How we mitigated a DDoS attack on our website

Last week, one of our websites fell victim to a DDos (Distributed Denial of Service) attack. This post details our journey through detection, analysis, and mitigation of the attack.

Detection and Initial Response

On July 12, 2024, at approximately 02:43 UTC, our 24/7 support team raised a high-priority alert: our primary web application was unresponsive. Immediate investigation revealed that our Railway-hosted container had failed due to a surge in incoming requests. The sheer volume of traffic had overwhelmed our allocated resources, pushing CPU and memory utilization beyond sustainable limits.

These signs pointed to a DDoS attack, prompting our immediate response.

Mitigation Strategy and Execution

Phase 1: Emergency Traffic Filtering

Our first line of defense leveraged Cloudflare's robust security infrastructure:

We immediately activated Cloudflare's "Under Attack" mode for the affected domain. This implements advanced traffic scrutiny, effectively filtering out malicious requests that fail to meet legitimacy criteria.
Cloudflare analytics revealed an intital influx of over 30 million requests per hour - orders of magnitude above our typical traffic patterns.
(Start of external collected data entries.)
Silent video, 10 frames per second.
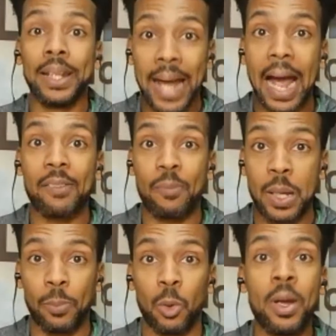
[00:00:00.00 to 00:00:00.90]
lot of
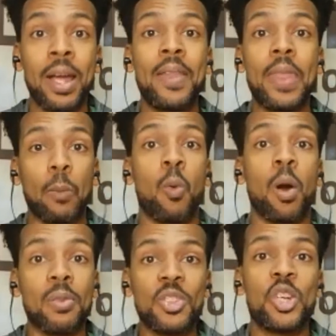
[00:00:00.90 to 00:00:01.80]
people that
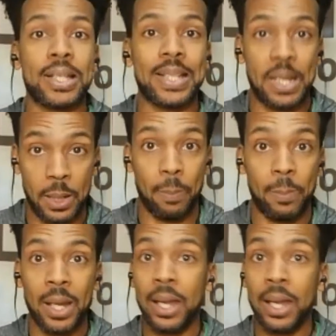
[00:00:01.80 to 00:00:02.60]
weren't just him.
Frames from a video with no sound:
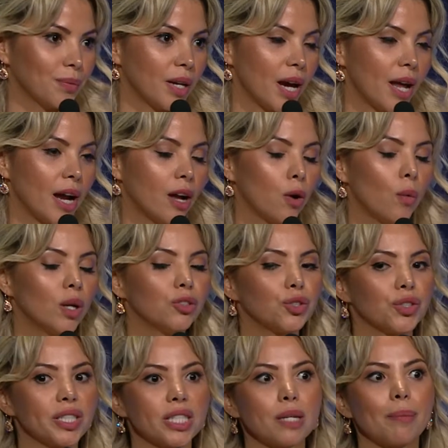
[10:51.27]
and I don't want you
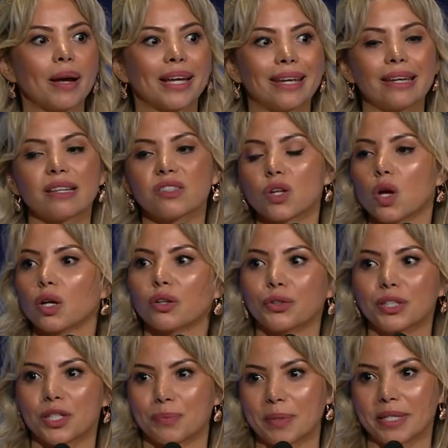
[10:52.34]
to see my kids on
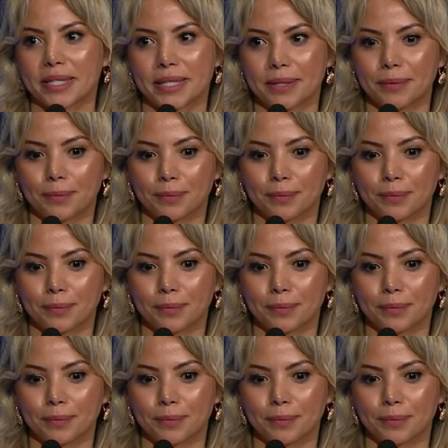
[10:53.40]
Christmas.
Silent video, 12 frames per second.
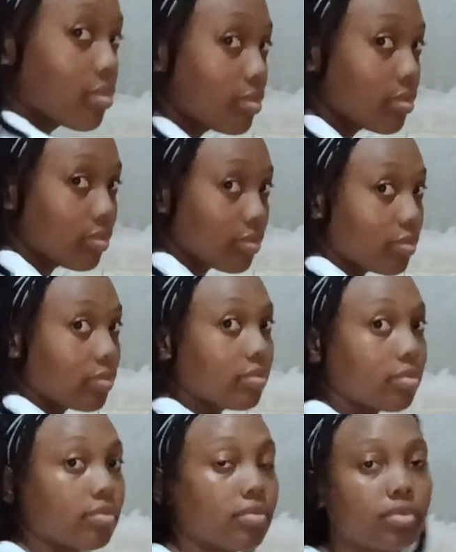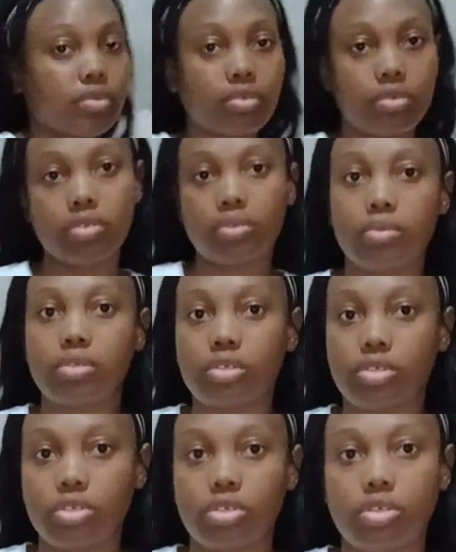I ordered it in
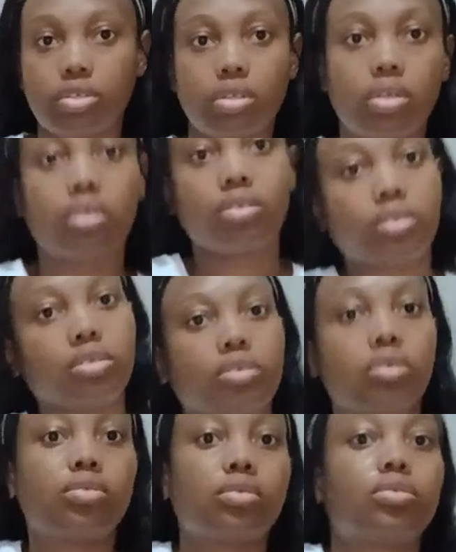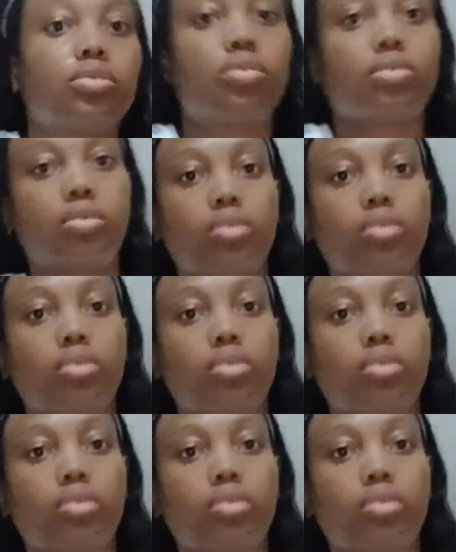large. When it come,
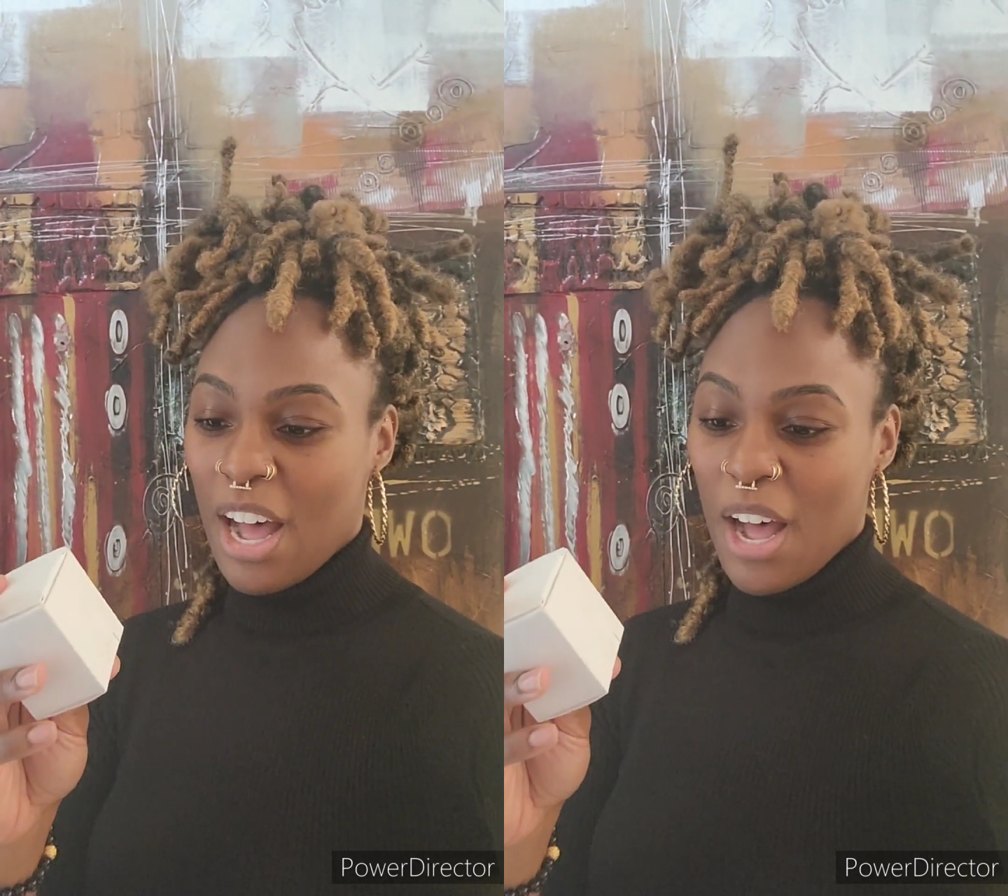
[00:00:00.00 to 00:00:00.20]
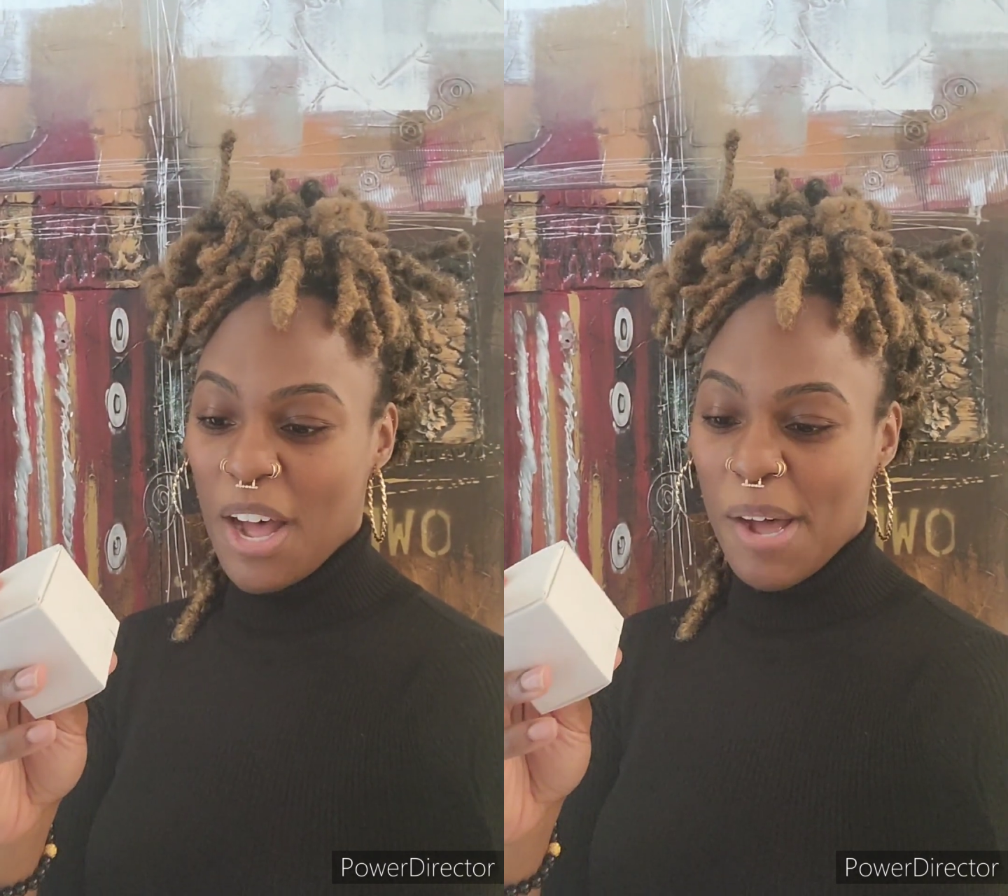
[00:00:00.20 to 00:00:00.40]

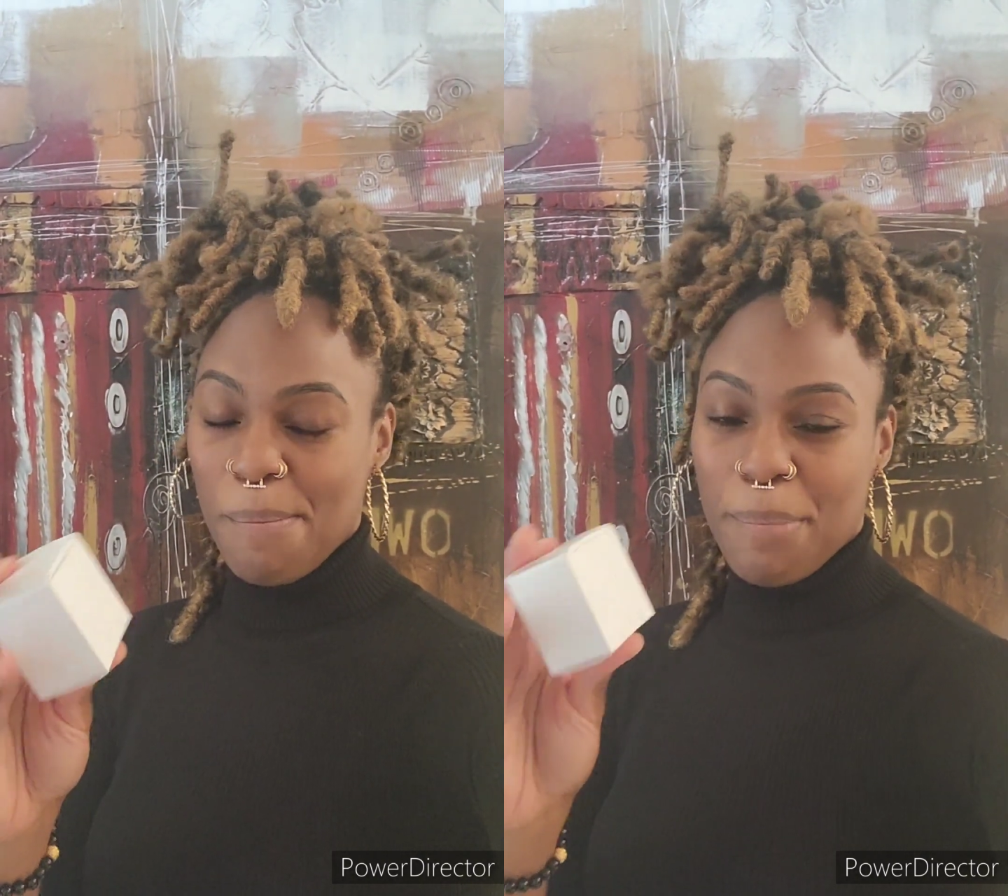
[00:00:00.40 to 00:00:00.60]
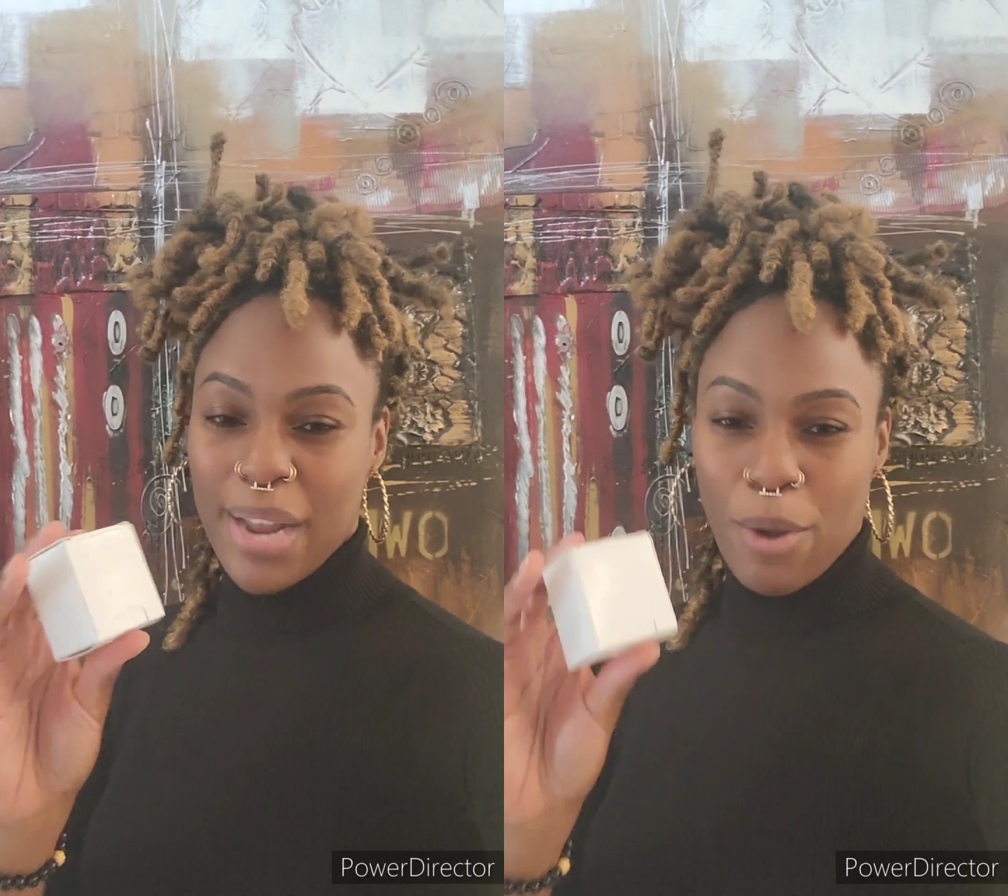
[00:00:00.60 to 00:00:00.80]

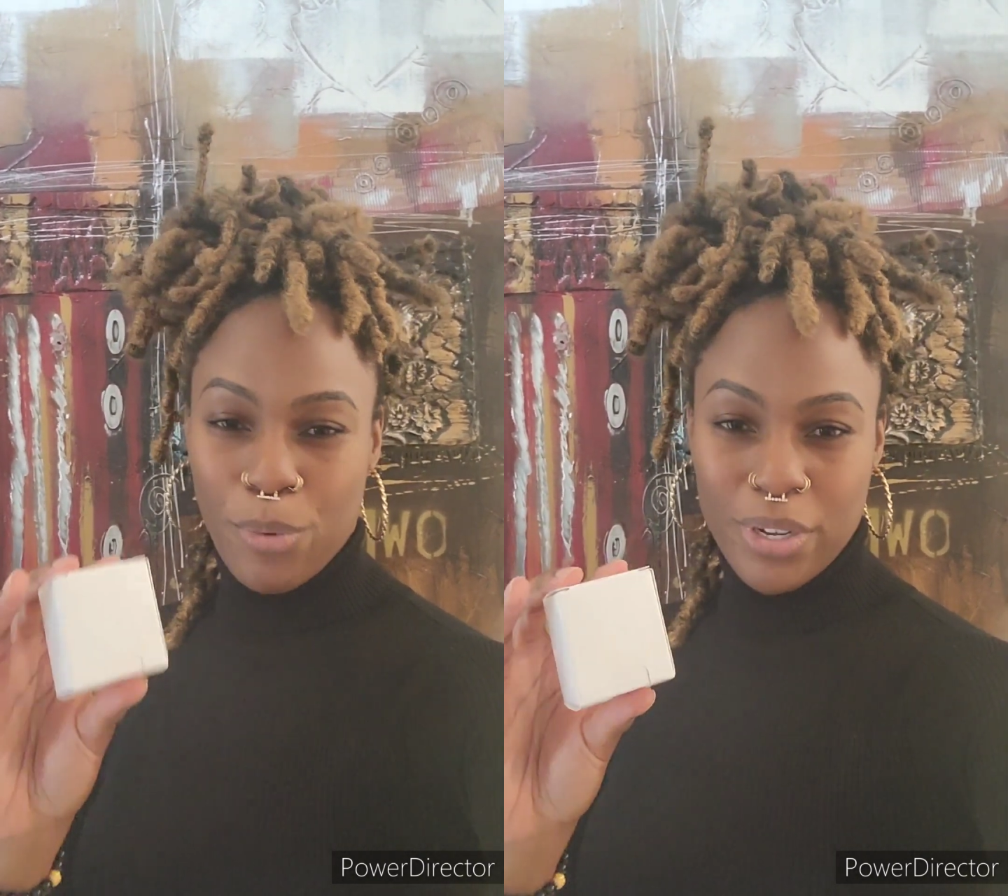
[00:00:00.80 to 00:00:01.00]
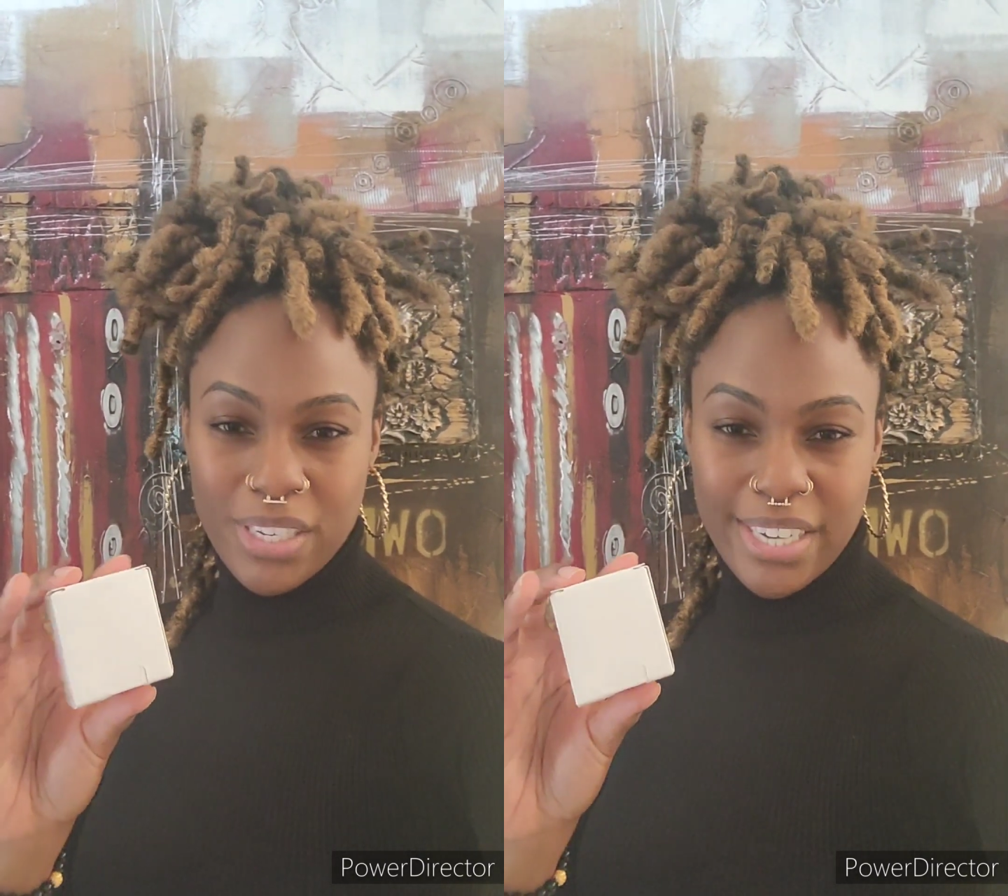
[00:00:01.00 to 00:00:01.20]
But I
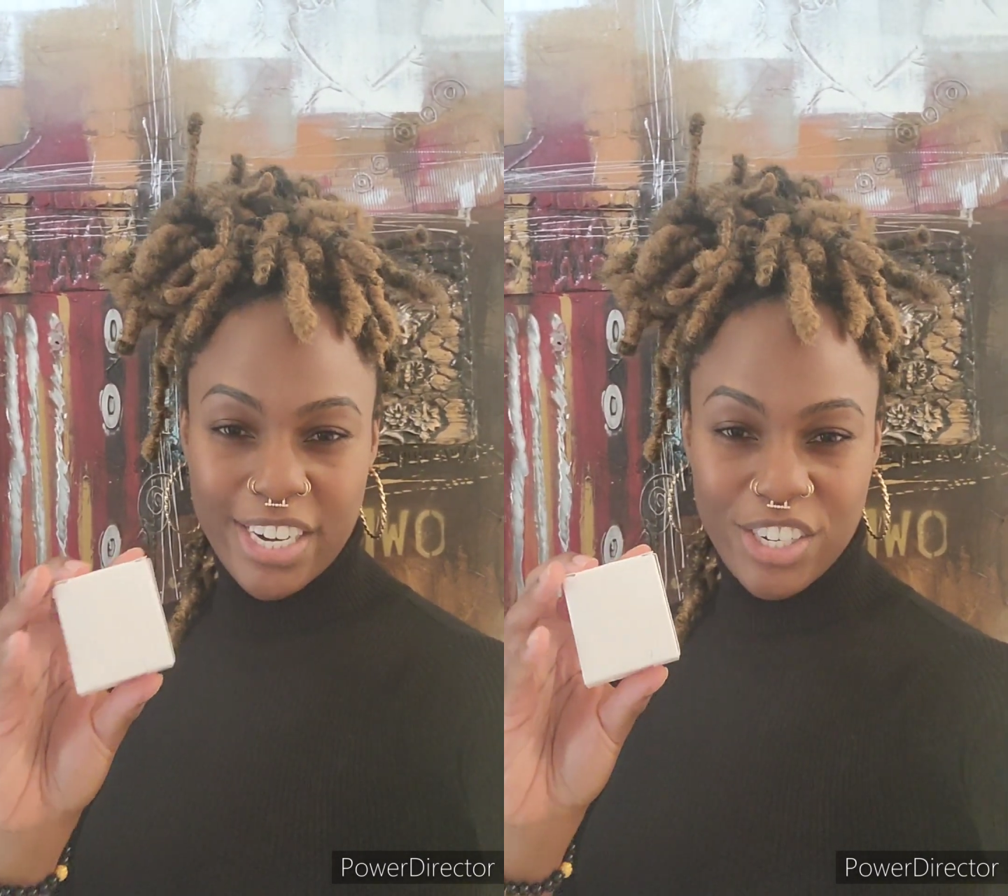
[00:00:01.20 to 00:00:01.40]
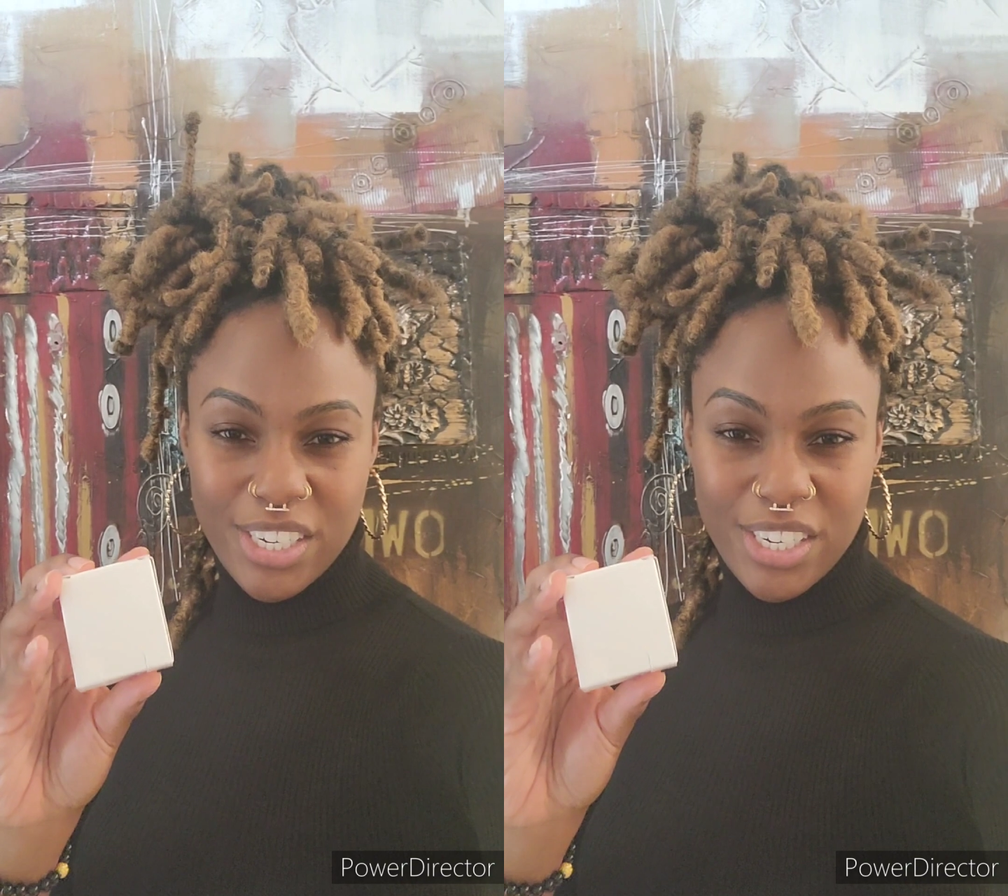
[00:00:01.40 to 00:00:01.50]
will say,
Phase 2: Infrastructure Resilience

With the initial traffic filtering in place, we pivoted to fortify our application hosting:

We made the strategic decision to migrate our hosting from Railway to Vercel. This move was driven by two key factors:
- Vercel's recent launch of Web Application Firewall (WAF) and DDoS mitigation services, offering an additional layer of defense.
- Vercel's serverless architecture, which provides scalability and resilience against resource exhaustion attacks.
The migration was executed quickly, bringing our application back online within minutes.

Phase 3: Advanced Threat Mitigation

With basic service restored, we focused on neutralizing the ongoing attack:

Traffic analysis revealed a highly distributed attack vector, using multiple IP addresses and different User Agent strings, complicating simple IP-based blocking.
We paired Cloudflare's "Under Attack" mode with custom Web Application Firewall (WAF) rules, implementing adaptive security thresholds.
Recognizing that the attackers solely targeted our homepage, we deployed Cloudflare's "Managed Challenge" feature. This mechanism presents legitimate users with a turnstile challenge, effectively thwarting automated attack tools.
Post-implementation, Vercel analytics confirmed an immediate drop in malicious traffic, signaling the attack's neutralization.

Navigating Unintended Consequences

Our aggressive mitigation strategy inadvertently introduced some collateral issues:

Certain API endpoints crucial for dashboard functionality were initially blocked by our Cloudflare WAF rules.
Image rendering, provided by Next.js's component, experienced interruptions.

We addressed these issues by implementing a granular whitelist strategy:

All traffic to /api/ endpoints was explicitly allowed, preserving application functionality.
Requests to /images/ were whitelisted to restore image rendering.

These adjustments restored full functionality for legitimate users while maintaining our hardened security rules against the attack.

Attack Analysis and Impact

The scale of this DDoS attack was a first for our organisation:

Over a span of mere hours, our infrastructure faced more than 300 million requests.
The distributed nature of the attack, leveraging a botnet spanning multiple geographic regions, demonstrated a high level of sophistication
The attack's primary objective was to disrupt our web presence, with no evidence of data exfiltration or ransom demands.

By continuously evolving our defenses and leveraging cutting-edge security technologies, we're better equipped to face the ever-changing landscape of cyber threats, ensuring the availability of our web services.